• **Dataset entries**
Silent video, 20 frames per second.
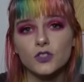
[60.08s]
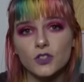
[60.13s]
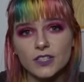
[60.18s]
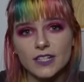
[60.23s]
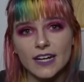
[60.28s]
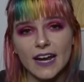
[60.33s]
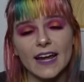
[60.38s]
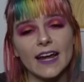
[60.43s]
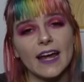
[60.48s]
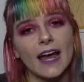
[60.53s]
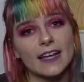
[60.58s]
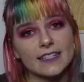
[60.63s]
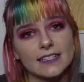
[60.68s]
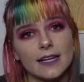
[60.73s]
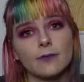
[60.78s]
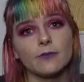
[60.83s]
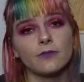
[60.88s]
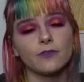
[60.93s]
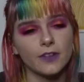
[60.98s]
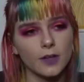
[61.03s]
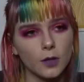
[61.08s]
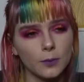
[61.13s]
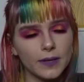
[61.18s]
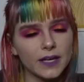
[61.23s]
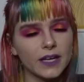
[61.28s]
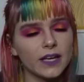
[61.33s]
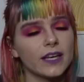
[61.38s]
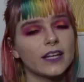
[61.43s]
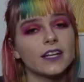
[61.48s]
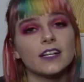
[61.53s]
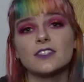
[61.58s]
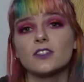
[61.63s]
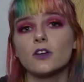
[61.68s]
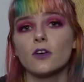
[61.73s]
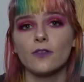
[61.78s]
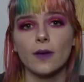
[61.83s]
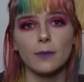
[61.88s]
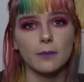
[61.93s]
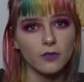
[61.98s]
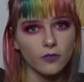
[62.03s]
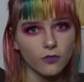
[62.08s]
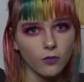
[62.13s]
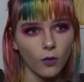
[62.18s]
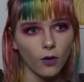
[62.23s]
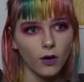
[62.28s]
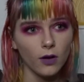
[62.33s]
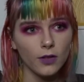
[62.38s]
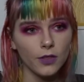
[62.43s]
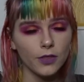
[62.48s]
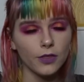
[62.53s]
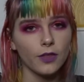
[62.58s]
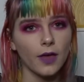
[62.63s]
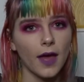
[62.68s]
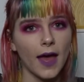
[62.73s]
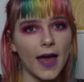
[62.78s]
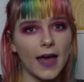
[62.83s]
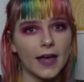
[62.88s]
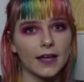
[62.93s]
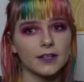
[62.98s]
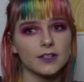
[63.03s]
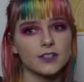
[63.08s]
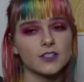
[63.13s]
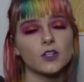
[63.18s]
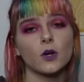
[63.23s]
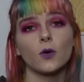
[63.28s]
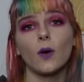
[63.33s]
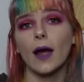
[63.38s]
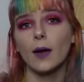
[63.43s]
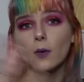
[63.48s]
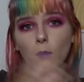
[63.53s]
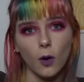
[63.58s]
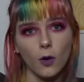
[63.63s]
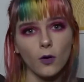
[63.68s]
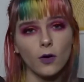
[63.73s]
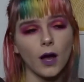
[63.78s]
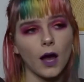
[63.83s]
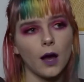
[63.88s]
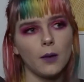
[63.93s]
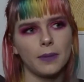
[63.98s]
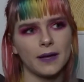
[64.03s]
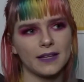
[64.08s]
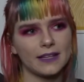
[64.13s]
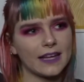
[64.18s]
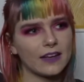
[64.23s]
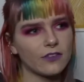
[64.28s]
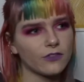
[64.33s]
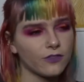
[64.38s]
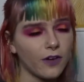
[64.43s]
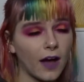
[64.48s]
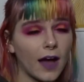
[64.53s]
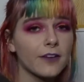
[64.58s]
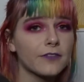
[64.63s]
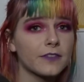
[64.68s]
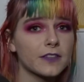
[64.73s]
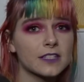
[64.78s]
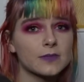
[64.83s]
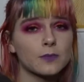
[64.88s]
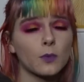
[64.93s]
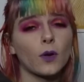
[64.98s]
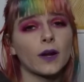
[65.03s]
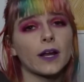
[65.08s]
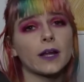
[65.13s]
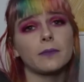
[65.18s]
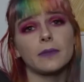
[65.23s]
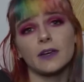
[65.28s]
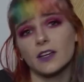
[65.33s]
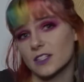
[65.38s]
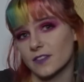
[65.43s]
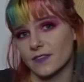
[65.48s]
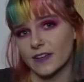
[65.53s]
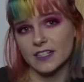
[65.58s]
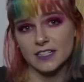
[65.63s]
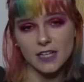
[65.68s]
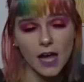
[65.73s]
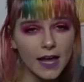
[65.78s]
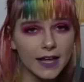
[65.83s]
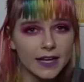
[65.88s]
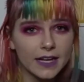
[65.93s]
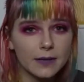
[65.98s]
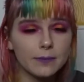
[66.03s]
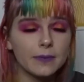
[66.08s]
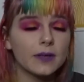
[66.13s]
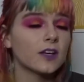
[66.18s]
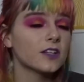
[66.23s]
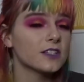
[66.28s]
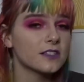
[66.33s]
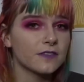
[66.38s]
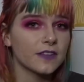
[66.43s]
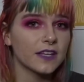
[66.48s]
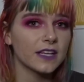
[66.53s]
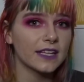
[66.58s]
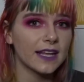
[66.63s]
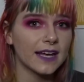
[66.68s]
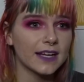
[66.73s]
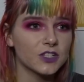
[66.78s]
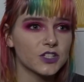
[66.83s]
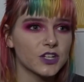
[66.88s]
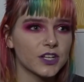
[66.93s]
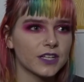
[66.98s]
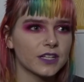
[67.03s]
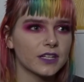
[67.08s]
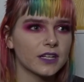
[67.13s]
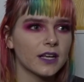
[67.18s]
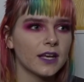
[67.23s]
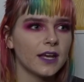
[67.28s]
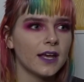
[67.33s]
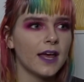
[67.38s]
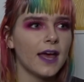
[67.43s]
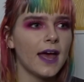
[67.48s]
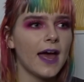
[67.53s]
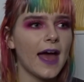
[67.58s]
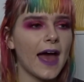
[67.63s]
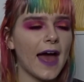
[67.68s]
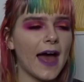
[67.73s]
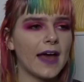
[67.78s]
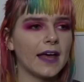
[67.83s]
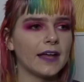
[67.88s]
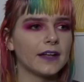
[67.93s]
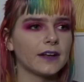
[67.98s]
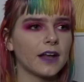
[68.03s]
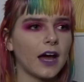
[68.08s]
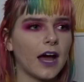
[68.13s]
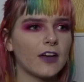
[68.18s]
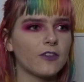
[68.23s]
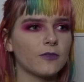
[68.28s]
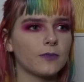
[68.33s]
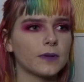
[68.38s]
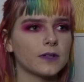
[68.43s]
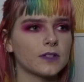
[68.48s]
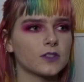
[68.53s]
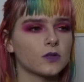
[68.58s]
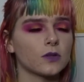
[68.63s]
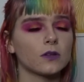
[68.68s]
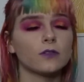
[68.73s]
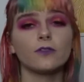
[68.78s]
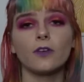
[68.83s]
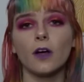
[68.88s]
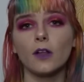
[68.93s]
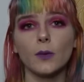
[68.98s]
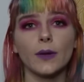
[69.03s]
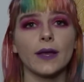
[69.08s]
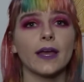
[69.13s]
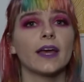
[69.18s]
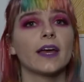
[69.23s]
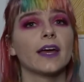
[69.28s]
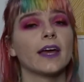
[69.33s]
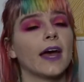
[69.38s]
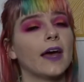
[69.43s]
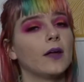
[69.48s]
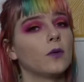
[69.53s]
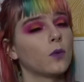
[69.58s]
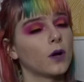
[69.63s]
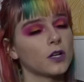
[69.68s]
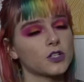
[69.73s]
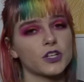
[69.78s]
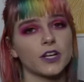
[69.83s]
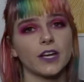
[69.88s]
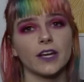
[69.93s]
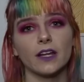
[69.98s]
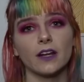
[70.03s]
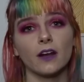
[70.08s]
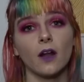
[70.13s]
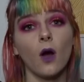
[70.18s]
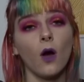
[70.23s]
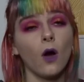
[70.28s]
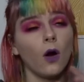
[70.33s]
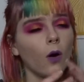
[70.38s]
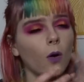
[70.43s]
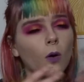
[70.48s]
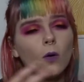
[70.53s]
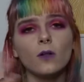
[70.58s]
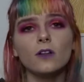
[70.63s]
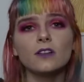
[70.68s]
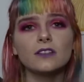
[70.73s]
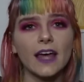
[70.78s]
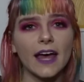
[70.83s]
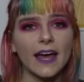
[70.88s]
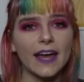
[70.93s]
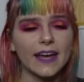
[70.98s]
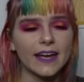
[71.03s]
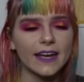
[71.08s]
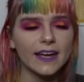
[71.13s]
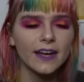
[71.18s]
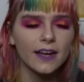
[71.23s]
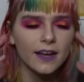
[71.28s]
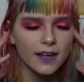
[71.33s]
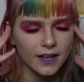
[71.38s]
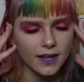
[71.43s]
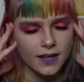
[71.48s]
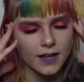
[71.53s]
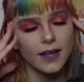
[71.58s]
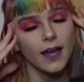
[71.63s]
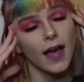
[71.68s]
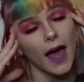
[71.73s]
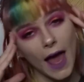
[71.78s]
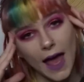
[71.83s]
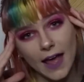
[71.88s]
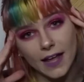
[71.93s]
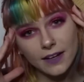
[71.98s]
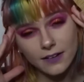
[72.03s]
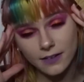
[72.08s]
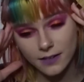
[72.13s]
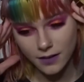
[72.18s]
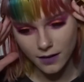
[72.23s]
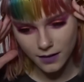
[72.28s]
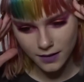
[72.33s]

today, as I'm filming, it is November 4th, and so I woke up at like 5 this morning because of anxiety, because of the election, and I've been sort of following it and watching it all day, and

• **ACTIVITY**
Retype each line above precisely, please. Skip anything that is a picture.

• **THE COMPLETED TASK**
Silent video, 20 frames per second.
[60.08s]
[60.13s]
[60.18s]
[60.23s]
[60.28s]
[60.33s]
[60.38s]
[60.43s]
[60.48s]
[60.53s]
[60.58s]
[60.63s]
[60.68s]
[60.73s]
[60.78s]
[60.83s]
[60.88s]
[60.93s]
[60.98s]
[61.03s]
[61.08s]
[61.13s]
[61.18s]
[61.23s]
[61.28s]
[61.33s]
[61.38s]
[61.43s]
[61.48s]
[61.53s]
[61.58s]
[61.63s]
[61.68s]
[61.73s]
[61.78s]
[61.83s]
[61.88s]
[61.93s]
[61.98s]
[62.03s]
[62.08s]
[62.13s]
[62.18s]
[62.23s]
[62.28s]
[62.33s]
[62.38s]
[62.43s]
[62.48s]
[62.53s]
[62.58s]
[62.63s]
[62.68s]
[62.73s]
[62.78s]
[62.83s]
[62.88s]
[62.93s]
[62.98s]
[63.03s]
[63.08s]
[63.13s]
[63.18s]
[63.23s]
[63.28s]
[63.33s]
[63.38s]
[63.43s]
[63.48s]
[63.53s]
[63.58s]
[63.63s]
[63.68s]
[63.73s]
[63.78s]
[63.83s]
[63.88s]
[63.93s]
[63.98s]
[64.03s]
[64.08s]
[64.13s]
[64.18s]
[64.23s]
[64.28s]
[64.33s]
[64.38s]
[64.43s]
[64.48s]
[64.53s]
[64.58s]
[64.63s]
[64.68s]
[64.73s]
[64.78s]
[64.83s]
[64.88s]
[64.93s]
[64.98s]
[65.03s]
[65.08s]
[65.13s]
[65.18s]
[65.23s]
[65.28s]
[65.33s]
[65.38s]
[65.43s]
[65.48s]
[65.53s]
[65.58s]
[65.63s]
[65.68s]
[65.73s]
[65.78s]
[65.83s]
[65.88s]
[65.93s]
[65.98s]
[66.03s]
[66.08s]
[66.13s]
[66.18s]
[66.23s]
[66.28s]
[66.33s]
[66.38s]
[66.43s]
[66.48s]
[66.53s]
[66.58s]
[66.63s]
[66.68s]
[66.73s]
[66.78s]
[66.83s]
[66.88s]
[66.93s]
[66.98s]
[67.03s]
[67.08s]
[67.13s]
[67.18s]
[67.23s]
[67.28s]
[67.33s]
[67.38s]
[67.43s]
[67.48s]
[67.53s]
[67.58s]
[67.63s]
[67.68s]
[67.73s]
[67.78s]
[67.83s]
[67.88s]
[67.93s]
[67.98s]
[68.03s]
[68.08s]
[68.13s]
[68.18s]
[68.23s]
[68.28s]
[68.33s]
[68.38s]
[68.43s]
[68.48s]
[68.53s]
[68.58s]
[68.63s]
[68.68s]
[68.73s]
[68.78s]
[68.83s]
[68.88s]
[68.93s]
[68.98s]
[69.03s]
[69.08s]
[69.13s]
[69.18s]
[69.23s]
[69.28s]
[69.33s]
[69.38s]
[69.43s]
[69.48s]
[69.53s]
[69.58s]
[69.63s]
[69.68s]
[69.73s]
[69.78s]
[69.83s]
[69.88s]
[69.93s]
[69.98s]
[70.03s]
[70.08s]
[70.13s]
[70.18s]
[70.23s]
[70.28s]
[70.33s]
[70.38s]
[70.43s]
[70.48s]
[70.53s]
[70.58s]
[70.63s]
[70.68s]
[70.73s]
[70.78s]
[70.83s]
[70.88s]
[70.93s]
[70.98s]
[71.03s]
[71.08s]
[71.13s]
[71.18s]
[71.23s]
[71.28s]
[71.33s]
[71.38s]
[71.43s]
[71.48s]
[71.53s]
[71.58s]
[71.63s]
[71.68s]
[71.73s]
[71.78s]
[71.83s]
[71.88s]
[71.93s]
[71.98s]
[72.03s]
[72.08s]
[72.13s]
[72.18s]
[72.23s]
[72.28s]
[72.33s]

today, as I'm filming, it is November 4th, and so I woke up at like 5 this morning because of anxiety, because of the election, and I've been sort of following it and watching it all day, and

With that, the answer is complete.